3. And don't be afraid of the tears of others. The release of pain through tears is Biblical and healing. And somehow loving acceptance of the pain and tears of those who hurt facilitates their healing and opens the door for further ministry. It is a great privilege to share in such intimate and holy moments with others.

1 Corinthians 12:26 says when one member of the body of Christ suffers we all suffer. Folks going through tough times often need Jesus with skin on to be there for them.


The mind can function more or less on its own in a closed system of self-centered thought.  But the heart requires bonding with others.
Mike Mason
Practicing the Presence of People


Mike Mason says having relationships requires "listening to their hearts, which speaks only through relationships.
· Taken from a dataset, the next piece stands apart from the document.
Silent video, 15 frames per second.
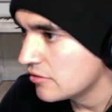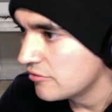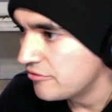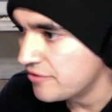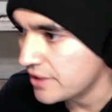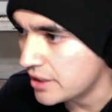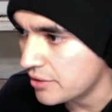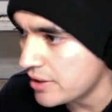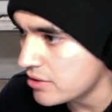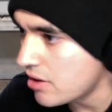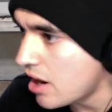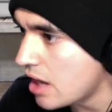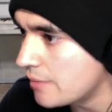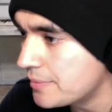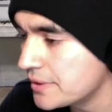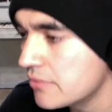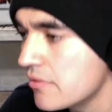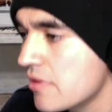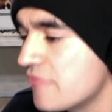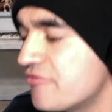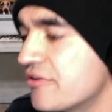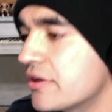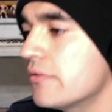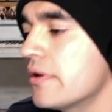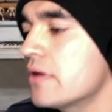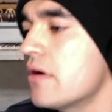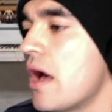Figueiredo hopping around. Figueiredo,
The mind can function more or less on its own in a closed system of self-centered thought. But the heart requires bonding with others."

I hope these few tips on listening help you to be there for and bond with others.

A Good Listener:

  1. above all else puts aside their own personal control issues and quick fixes for a
      higher call;
  2. listens with with spiritual ears open, hearing and understanding the
      spirit beneath the words;
  3. listens with the heart and mind still and the mouth shut;
  3. listens with no personal agenda;
  5. listens with compassionate spiritual eyes, maintaining involved eye
      contact;
  6. listens with a compassionate heart;
  7. listens with a committed heart;
  8. listens with attentiveness;
  9. listens without judgment;
10. listens without fear;
11. listens with faith, knowing that the Spirit of God is at work to will and
      do according to His good purpose;
12. waits patiently, quietly and prayerfully through times of silence, making
      room for the unfolding of things previously too deep and too painful to
      even know or express;
13. counts it a privilege to witness a soul in the process of transformation,
      even when it doesn't look like it;
14. offers to explore options;
15. offers to pray when the time of tears and sharing ends;
16. consoles with words of confidence in the faithfulness of God, which is
      usually all anyone needs to hear;
17. waits to give advice until asked;
18. offers a hug;
19. recognizes that these are holy moments of eternal consequence;
20. keeps all holy moments completely confidential.

Some Afterthoughts:

1. To have great friends we must know how to be one or know someone who knows how.
    This is where mentoring comes in.
2. In healthy relationships between humans, intimate friendship requires equality. There
    can be no one up and no one down. (“One up” is an attitude of superiority and “one
    down” is an attitude of inferiority). Without equality there can be no intimacy.
3. We need three kinds of people in our lives: First we need people who are our equals.
    Second, we need people who are more mature than we are, but are not “one up”. These
    would be our role models or mentors. And last, we need people who are less mature
    than we are, but not one down. These would be people for whom we will be a mentor or
    role model.
4. Don’t try to make others like you.
5. It is important to allow people to grow at their pace, not ours.
    If you've ever watched an oak tree grow, you know you cannot rush growth.

"Blessed be God, even the Father of our Lord Jesus Christ, the Father of mercies, and the God of all comfort; Who comforteth us in all our tribulation, that we may be able to comfort them which are in any trouble, by the comfort wherewith we ourselves are comforted of God. For as the sufferings of Christ abound in us, so our consolation also aboundeth by Christ" (2 Corinthians 1:3-5).

"Therefore, since we have this ministry, as we received mercy, we do not lose heart, but we have renounced the things hidden because of shame, not walking in craftiness or adulterating the word of God, but by the manifestation of truth commending ourselves to every man's conscience in the sight of God" (2 Corinthians 4:1-3 NAS).